Cogió lo que a Patrick le pareció un tocho aburridísimo de entre media docena de ejemplares del mismo libro. A Patrick le gustaban los libros delgados que podía guardar en el bolsillo del abrigo y dejarlos ahí, sin leer, durante meses. ¿Qué sentido tenía un libro que no podías llevar encima como teórica defensa contra el aburrimiento?
–Trata de la identidad, ¿no? –preguntó con desconfianza.
–Todo lo que siempre has querido saber pero nunca te has atrevido a formular con precisión.
–Estupendo –respondió Patrick, levantándose con gesto inquieto.
Tenía que caminar, tenía que moverse por el espacio, de lo contrario el mundo tendía peligrosamente a aplanarse y él se sentía como una mosca trepando por el cristal de una ventana en busca de una salida de su cárcel translúcida.
Anne, creyendo que se había levantado a por el libro, se lo tendió.
–Eh, ah, gracias –dijo Patrick, inclinándose para besarla–. Lo leeré enseguida.
Intentó meterse el libro en el bolsillo del abrigo. Ya sabía que no le cabría. Menudo trasto inútil, joder. Ahora tendría que cargar con la burrada del tocho ese a todas partes. Lo dominó un acceso de ira.

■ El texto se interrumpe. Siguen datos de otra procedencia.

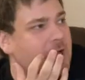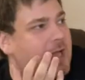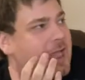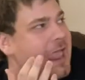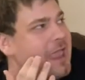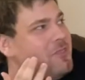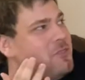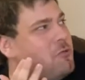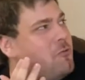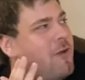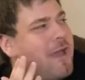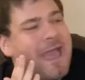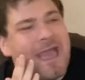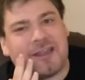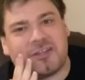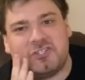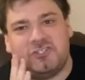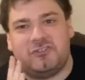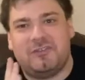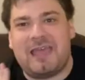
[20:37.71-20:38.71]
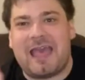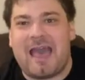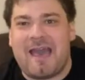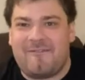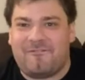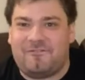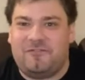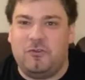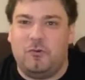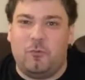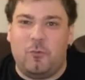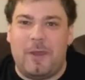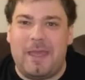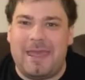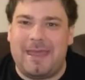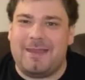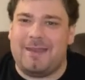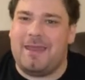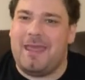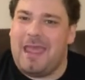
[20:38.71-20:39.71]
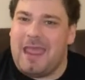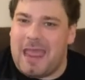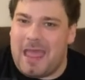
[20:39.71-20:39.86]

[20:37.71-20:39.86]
and you actually have to win.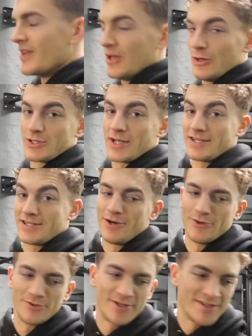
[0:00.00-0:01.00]
it looks like it's
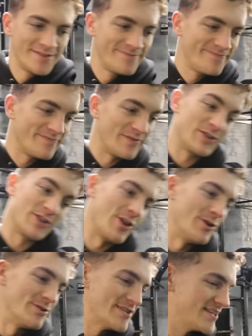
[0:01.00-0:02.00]
loads, but it's
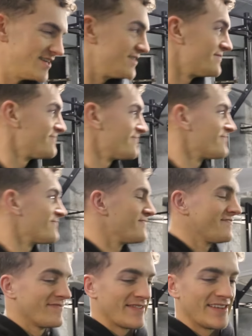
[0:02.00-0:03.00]
not loads.
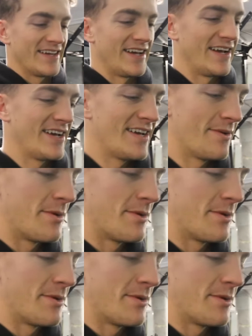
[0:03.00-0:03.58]
I'mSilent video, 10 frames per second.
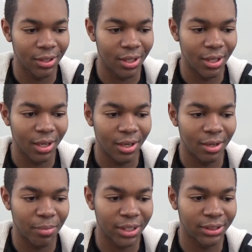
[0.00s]

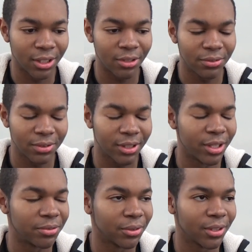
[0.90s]
Myself,
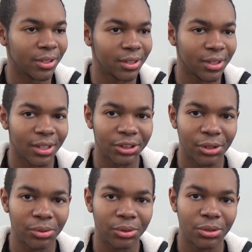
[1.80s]
Cleafort. I
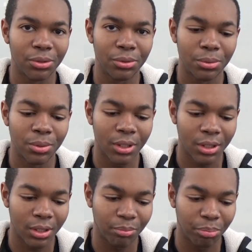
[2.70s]
chose
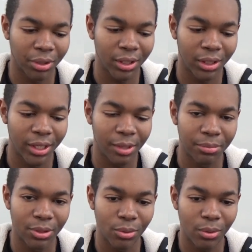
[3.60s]
to punt
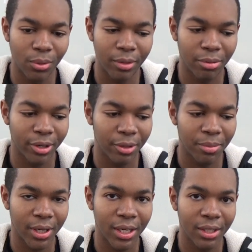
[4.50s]
game 2 away pretty
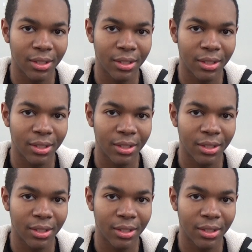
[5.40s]
bad.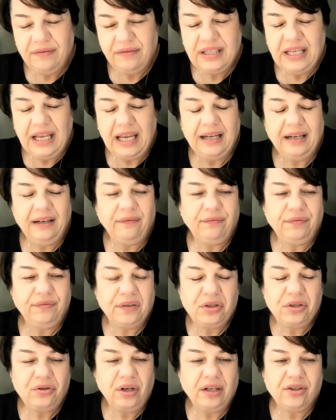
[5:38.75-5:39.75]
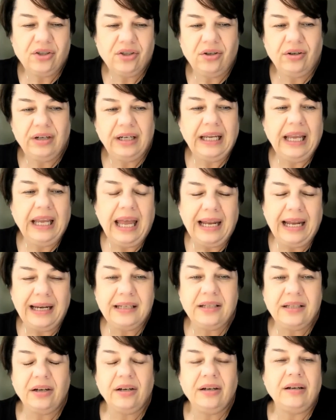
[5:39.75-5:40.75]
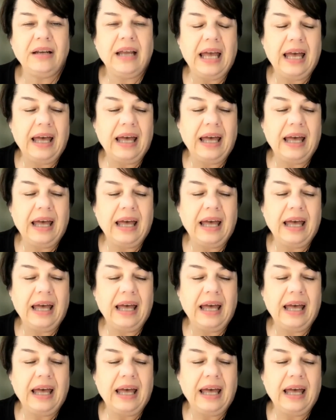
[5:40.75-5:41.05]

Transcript: of sale infrastructure in Canada,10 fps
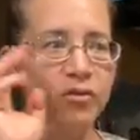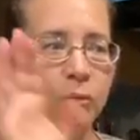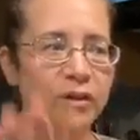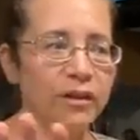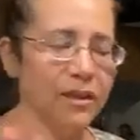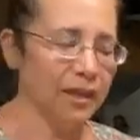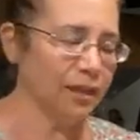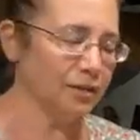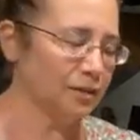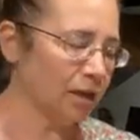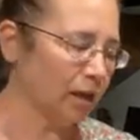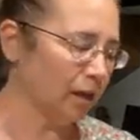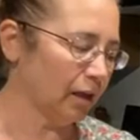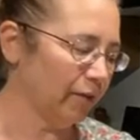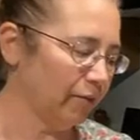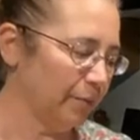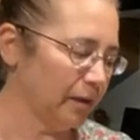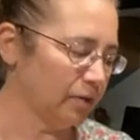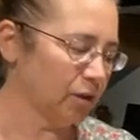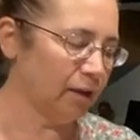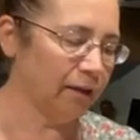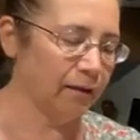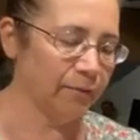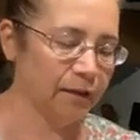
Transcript: So one of the things that I have been talking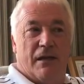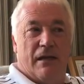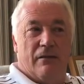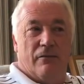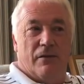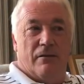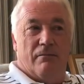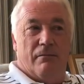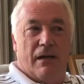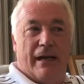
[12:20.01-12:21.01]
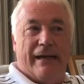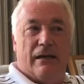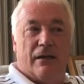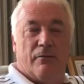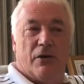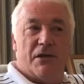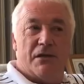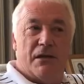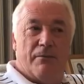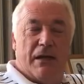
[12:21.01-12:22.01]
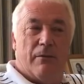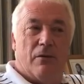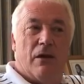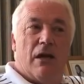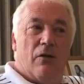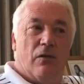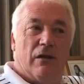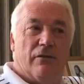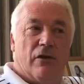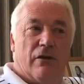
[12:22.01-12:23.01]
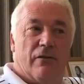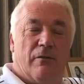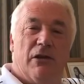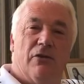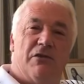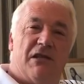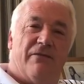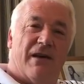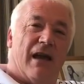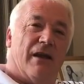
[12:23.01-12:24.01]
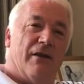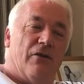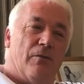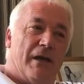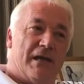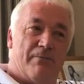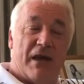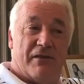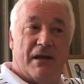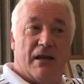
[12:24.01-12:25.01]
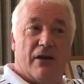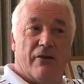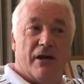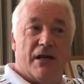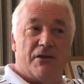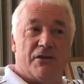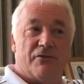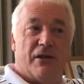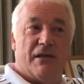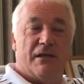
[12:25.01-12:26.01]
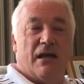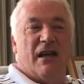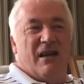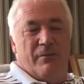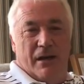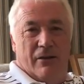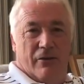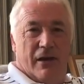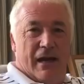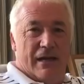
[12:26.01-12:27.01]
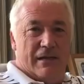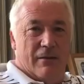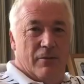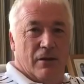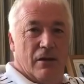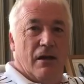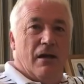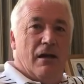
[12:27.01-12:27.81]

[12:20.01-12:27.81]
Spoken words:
The Middle England mothers and the people will vote from Lucy Fallon, who plays Bethany in Coronation Street, being a great example.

Clavó la vista en la papelera (en otro tiempo, una jarra somalí) e imaginó el libro girando hacia ella como un disco volador.

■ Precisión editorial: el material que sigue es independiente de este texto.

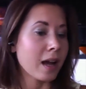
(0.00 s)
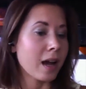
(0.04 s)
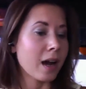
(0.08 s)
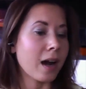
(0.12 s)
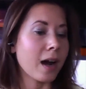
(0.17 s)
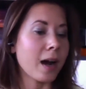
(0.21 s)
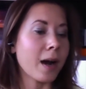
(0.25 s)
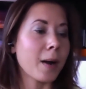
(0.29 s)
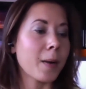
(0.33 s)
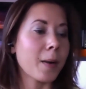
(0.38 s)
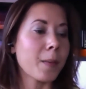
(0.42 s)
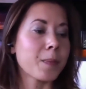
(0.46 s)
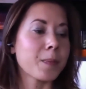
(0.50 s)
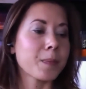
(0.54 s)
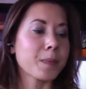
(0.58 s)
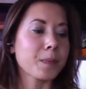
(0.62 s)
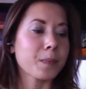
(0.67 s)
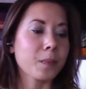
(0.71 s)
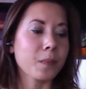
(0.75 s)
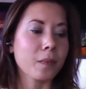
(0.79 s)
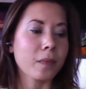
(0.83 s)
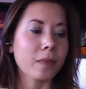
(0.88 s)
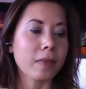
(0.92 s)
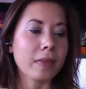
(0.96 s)

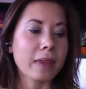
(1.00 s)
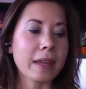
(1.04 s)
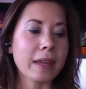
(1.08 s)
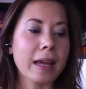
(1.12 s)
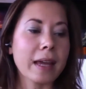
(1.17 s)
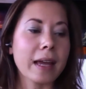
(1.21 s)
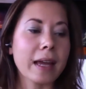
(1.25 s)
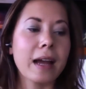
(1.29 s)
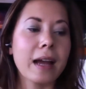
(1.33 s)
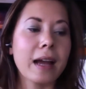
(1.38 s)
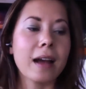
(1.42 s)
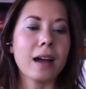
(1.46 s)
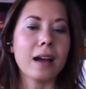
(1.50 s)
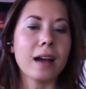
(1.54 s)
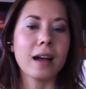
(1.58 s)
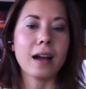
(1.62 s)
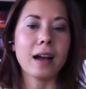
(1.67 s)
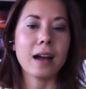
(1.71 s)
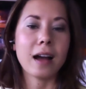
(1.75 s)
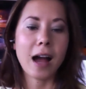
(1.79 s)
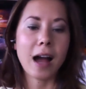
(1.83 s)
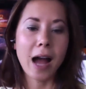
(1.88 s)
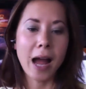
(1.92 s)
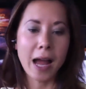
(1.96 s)

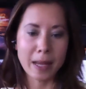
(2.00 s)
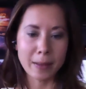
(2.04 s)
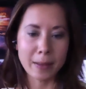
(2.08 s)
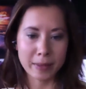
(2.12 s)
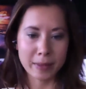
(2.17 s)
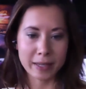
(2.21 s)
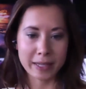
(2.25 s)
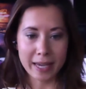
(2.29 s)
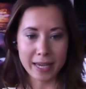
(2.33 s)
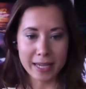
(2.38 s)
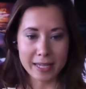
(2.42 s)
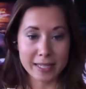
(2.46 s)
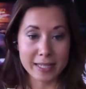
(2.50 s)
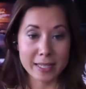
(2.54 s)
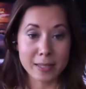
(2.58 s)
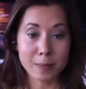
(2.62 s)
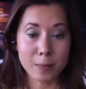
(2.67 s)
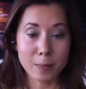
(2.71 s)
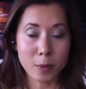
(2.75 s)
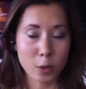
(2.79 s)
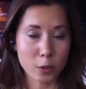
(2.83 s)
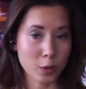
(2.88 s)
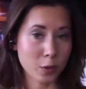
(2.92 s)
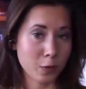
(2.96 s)
I guess
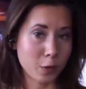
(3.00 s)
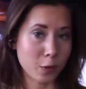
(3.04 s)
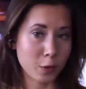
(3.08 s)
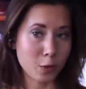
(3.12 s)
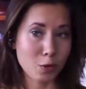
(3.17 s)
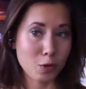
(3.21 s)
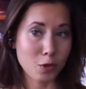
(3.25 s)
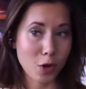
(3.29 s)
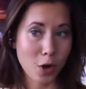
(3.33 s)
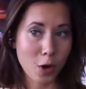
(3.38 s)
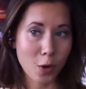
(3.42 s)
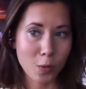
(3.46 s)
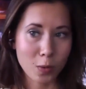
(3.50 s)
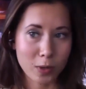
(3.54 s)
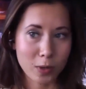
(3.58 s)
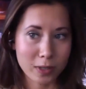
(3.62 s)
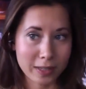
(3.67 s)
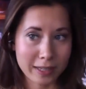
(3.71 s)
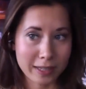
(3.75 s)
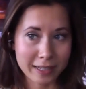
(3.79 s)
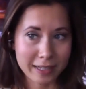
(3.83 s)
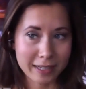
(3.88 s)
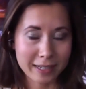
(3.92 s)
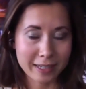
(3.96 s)
most of you know
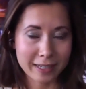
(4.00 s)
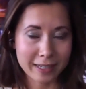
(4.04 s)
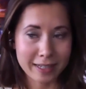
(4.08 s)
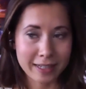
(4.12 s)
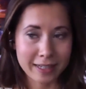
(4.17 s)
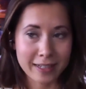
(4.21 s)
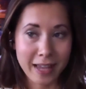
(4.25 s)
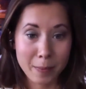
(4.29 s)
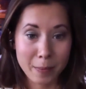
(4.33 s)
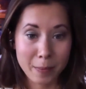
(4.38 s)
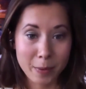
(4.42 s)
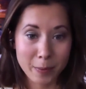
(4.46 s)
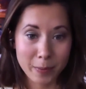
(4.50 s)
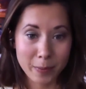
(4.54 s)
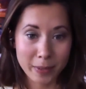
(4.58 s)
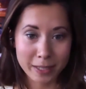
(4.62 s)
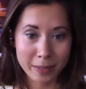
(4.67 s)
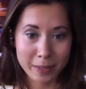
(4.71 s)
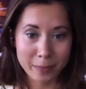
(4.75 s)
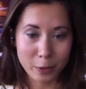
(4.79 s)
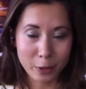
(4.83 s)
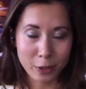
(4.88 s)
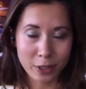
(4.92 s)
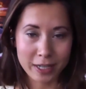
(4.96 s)
what the Happy Belly
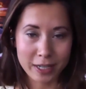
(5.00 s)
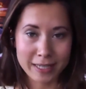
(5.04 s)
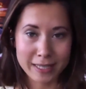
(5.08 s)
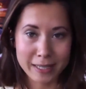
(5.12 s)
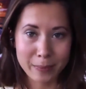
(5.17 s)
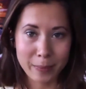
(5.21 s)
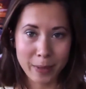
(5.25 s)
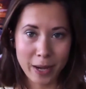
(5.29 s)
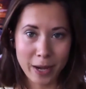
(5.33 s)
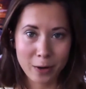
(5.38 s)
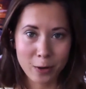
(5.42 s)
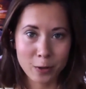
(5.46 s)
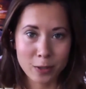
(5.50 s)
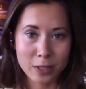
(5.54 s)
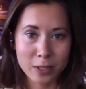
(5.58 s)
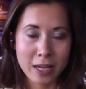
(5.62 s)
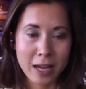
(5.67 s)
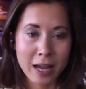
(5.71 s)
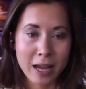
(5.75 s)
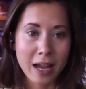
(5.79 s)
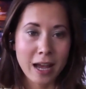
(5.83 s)
book is about,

–La verdad, tendría que ir marchándome –dijo secamente.
–¿De verdad? ¿No te quedas a saludar a Victor?
–No, tengo que irme –insistió, impaciente.
–Bueno, pero espera que te pase la dirección de Samantha.
–¿Qué?
–La fiesta.
–Ah, sí. Dudo que vaya.
Anne anotó la dirección en un papel y se lo dio.
–Ten.
–Gracias –dijo Patrick con brusquedad, levantándose el cuello del abrigo–. Te llamo mañana.
–O nos vemos esta noche.
–Puede.
Dio media vuelta y corrió hacia la puerta. Tenía que salir. El corazón iba a saltarle del pecho como el muñeco de una caja de sorpresas y tenía la impresión de que solo aguantaría la tapa cerrada unos segundos más.
–Adiós –se despidió desde la puerta.
–Adiós.
Bajó en el ascensor lento y sin aire, dejó atrás al portero imbécil y gordo y salió a la calle. La impresión de estar otra vez bajo el cielo claro y despejado, al descubierto. Así debía de sentirse la ostra cuando le caía encima el jugo de limón.
¿Por qué había abandonado el cobijo del piso de Anne? Y de forma tan descortés. Ahora Anne lo odiaría eternamente. Patrick lo hacía todo mal.
Miró hacia el final de la avenida. Era como el plano inicial de un documental sobre la superpoblación. Echó a andar, imaginándose las cabezas cortadas de los peatones rodando por las alcantarillas a su paso.